2024-03-17 OVH1 Down#
Alert#
On 2024-03-17 10h47 CEST someone alert us on slack that prices.openfoodfacts.org is down.
Investigation#
Charles and Stephane sees that it's because the nginx reverse proxy is stopped and cannot be restarted (see slack thread).
Charles then see that ZFS hard drive is full.
Mitigation#
Charles removed an old snapshot of the wiki and one from the blog. We are at 99% disk full.
He restarts the nginx reverse proxy container.
Christian removed some old replication snapshot that was out of date (because we do not replicate the VM anymore) rpool/vm-200-disk-0
this frees 244G.
Later Alex removed the snapshot he did before the split-disk operation (splitting VM 200 disk in two) it's another important gain.
He also restart the dockers-staging VM (200) and the discourse VM (202).

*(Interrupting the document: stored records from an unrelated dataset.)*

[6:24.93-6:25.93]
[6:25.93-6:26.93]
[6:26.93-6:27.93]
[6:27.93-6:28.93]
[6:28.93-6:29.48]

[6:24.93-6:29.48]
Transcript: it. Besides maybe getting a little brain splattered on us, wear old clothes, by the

A bit later, John signal that openfoodfacts-query can't join production Redis. This is because the stunnel container 113, is also shutdown, so Alex restarts it.

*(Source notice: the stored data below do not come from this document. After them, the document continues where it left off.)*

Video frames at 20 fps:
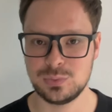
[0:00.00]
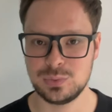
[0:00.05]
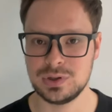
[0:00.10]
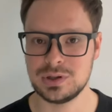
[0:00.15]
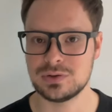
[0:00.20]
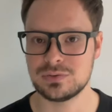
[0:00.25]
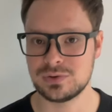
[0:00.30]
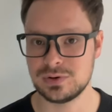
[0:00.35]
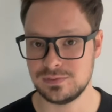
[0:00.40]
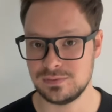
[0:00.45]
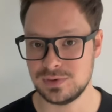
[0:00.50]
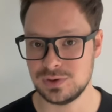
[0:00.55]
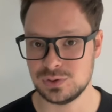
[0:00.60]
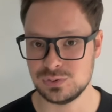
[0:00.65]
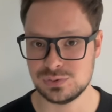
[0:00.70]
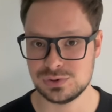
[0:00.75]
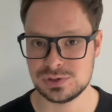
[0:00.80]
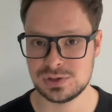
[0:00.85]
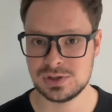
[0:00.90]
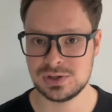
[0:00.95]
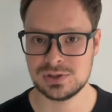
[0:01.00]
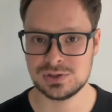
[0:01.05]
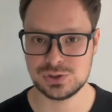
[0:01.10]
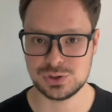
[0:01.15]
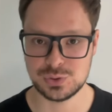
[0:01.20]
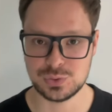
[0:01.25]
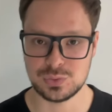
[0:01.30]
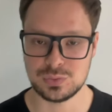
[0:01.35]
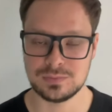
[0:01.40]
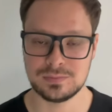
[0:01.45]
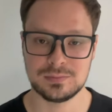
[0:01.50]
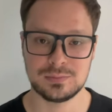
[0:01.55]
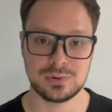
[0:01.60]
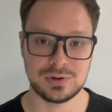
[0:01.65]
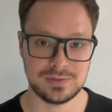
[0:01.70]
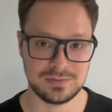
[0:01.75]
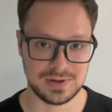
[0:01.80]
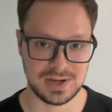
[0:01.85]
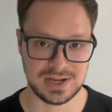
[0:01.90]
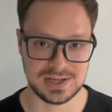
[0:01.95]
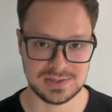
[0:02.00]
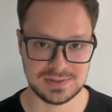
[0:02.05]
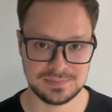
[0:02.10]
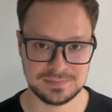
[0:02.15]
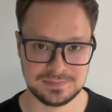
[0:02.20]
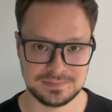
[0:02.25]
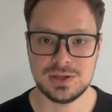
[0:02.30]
will refuse to provide.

The day after we also had to restart the Proxmox Mail Gateway container (102) because a lot of mail where defered (most with a connection lost error). Blog also was in error because postgres database was down and needs to be restarted.
Notice that we had an alert because ovh1 disk was above 80% threshold by email, but the email was only sent on saturday.
What happened#
Alex did the split disk operation on staging dockers VM on friday. He decided to leave the snapshot before the split disk operation, to be able to restore it if needed later on if there were unexpected problems (or at least mount a clone of it to recover files if needed). But he didn't check the general space left on device after this operation, and also he did not anticipate the fact that during the week-end, there would have been the MongoDB import from production.

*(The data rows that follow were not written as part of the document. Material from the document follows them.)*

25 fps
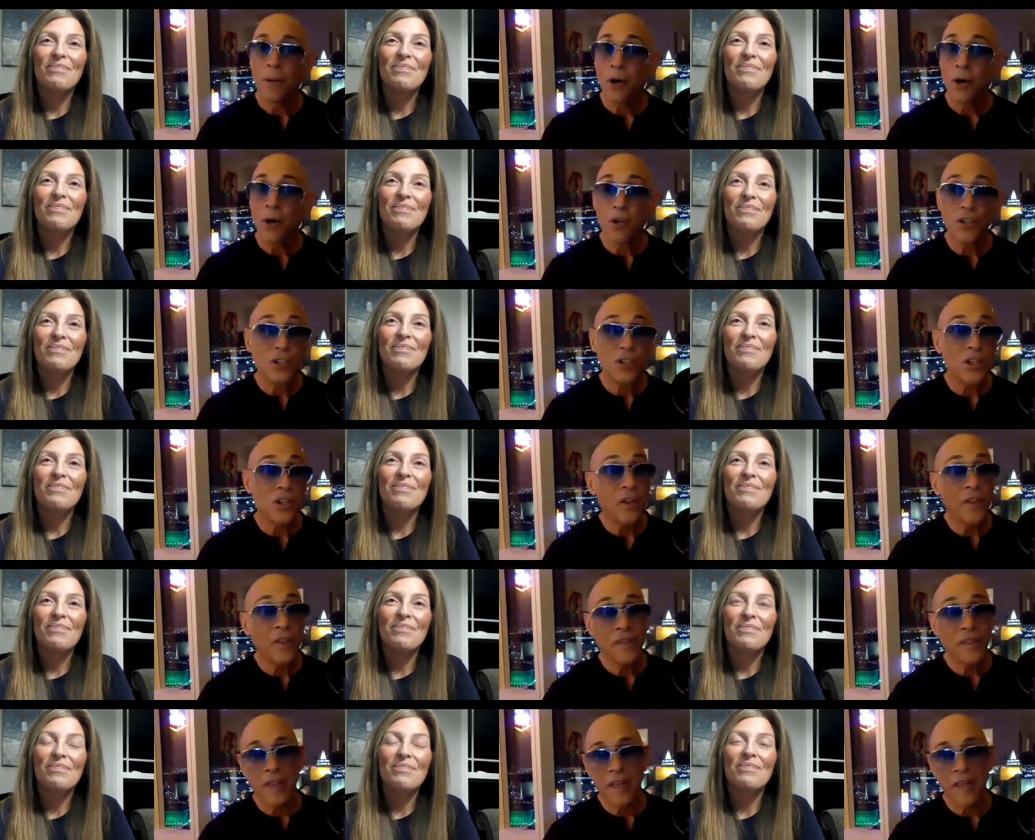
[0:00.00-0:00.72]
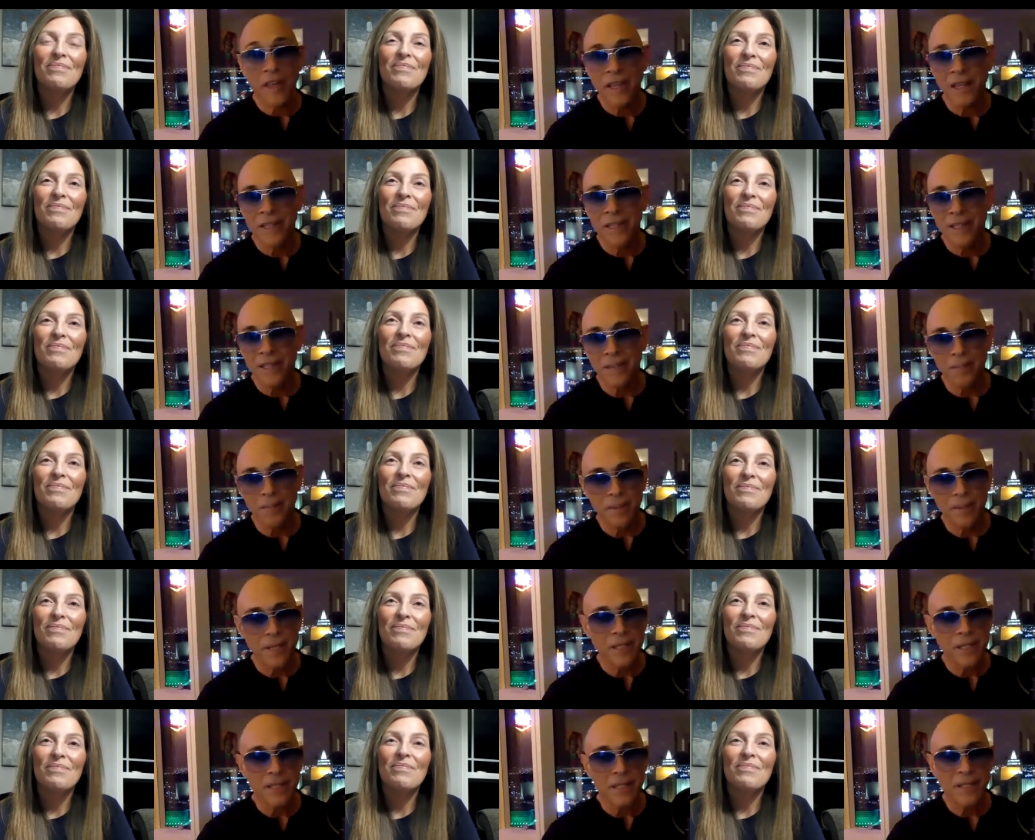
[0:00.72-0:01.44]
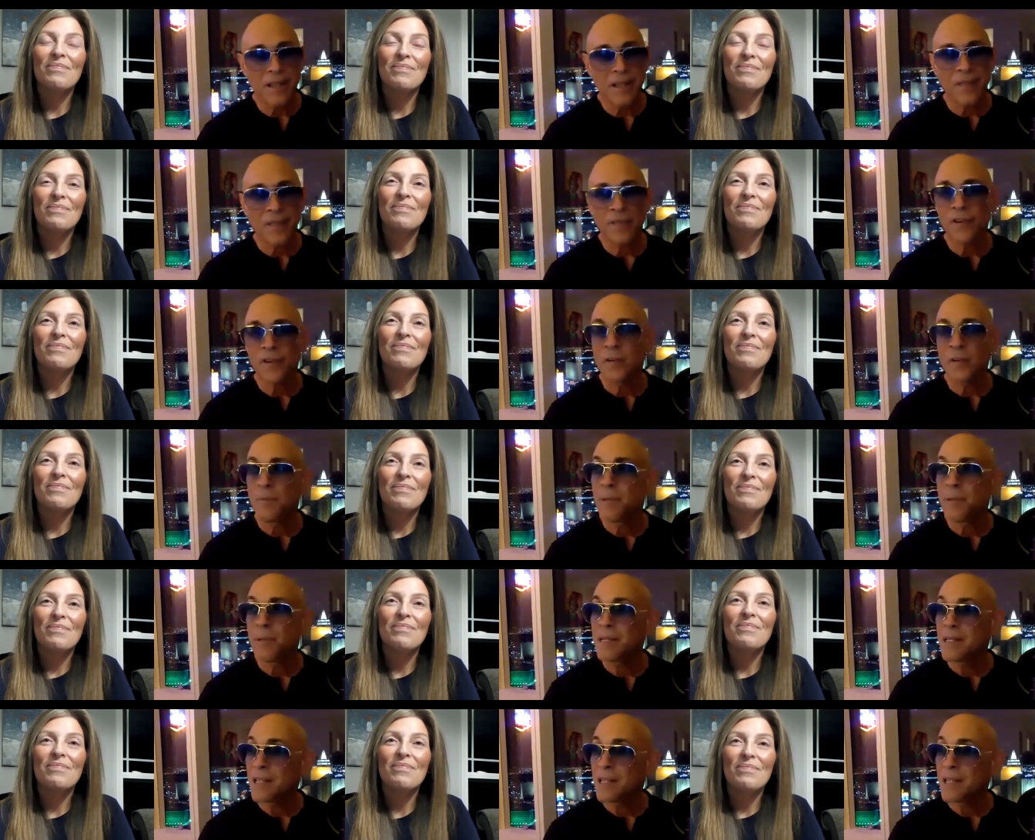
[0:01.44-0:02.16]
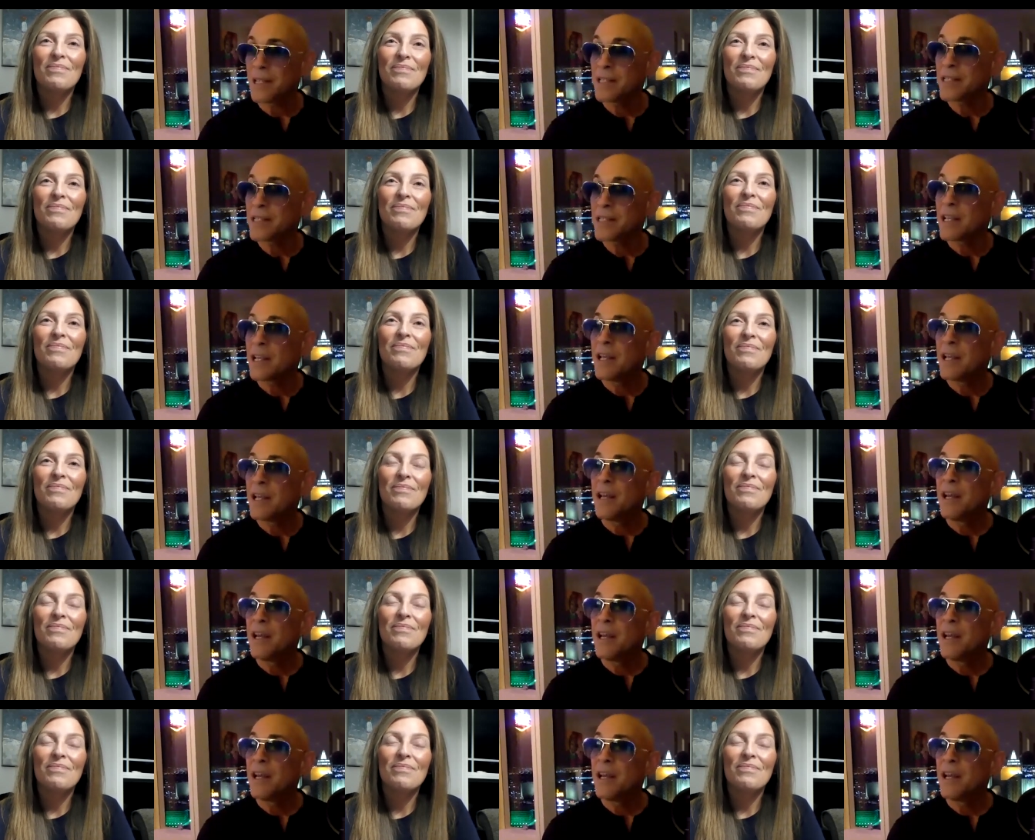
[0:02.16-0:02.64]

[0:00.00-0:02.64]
Speaker 1: personal things and stuff for your business.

Saturday March 16th, we got from 884,54 G up to 937G which later on leads to 100%
Lessons learned#
It's a good idea to look at the proxmox graph about disk usage as it might be easier to read than zpool list command.
DONE: Alex added blog, odoo (connect) and wiki to monitored site in prometheus.
TODO: Alex thinks we really need a close monitoring of systemd to avoid having services down without noticing (it also happened with mail service). The best would be to use systemd exporter for prometheus and monitor general systemctl state and state of important services. This would help restarting all needed services after that kind off incidents. (see issue)
TODO a prometheus exporter on ZFS could have alerted on slack about disk space usage, which might have lead to better reactivity, maybe even before incident.(see issue)
DOING the mongodb import on staging (github action) should check for available disk space before trying to get the MongoDB file and fail otherwise. (see PR)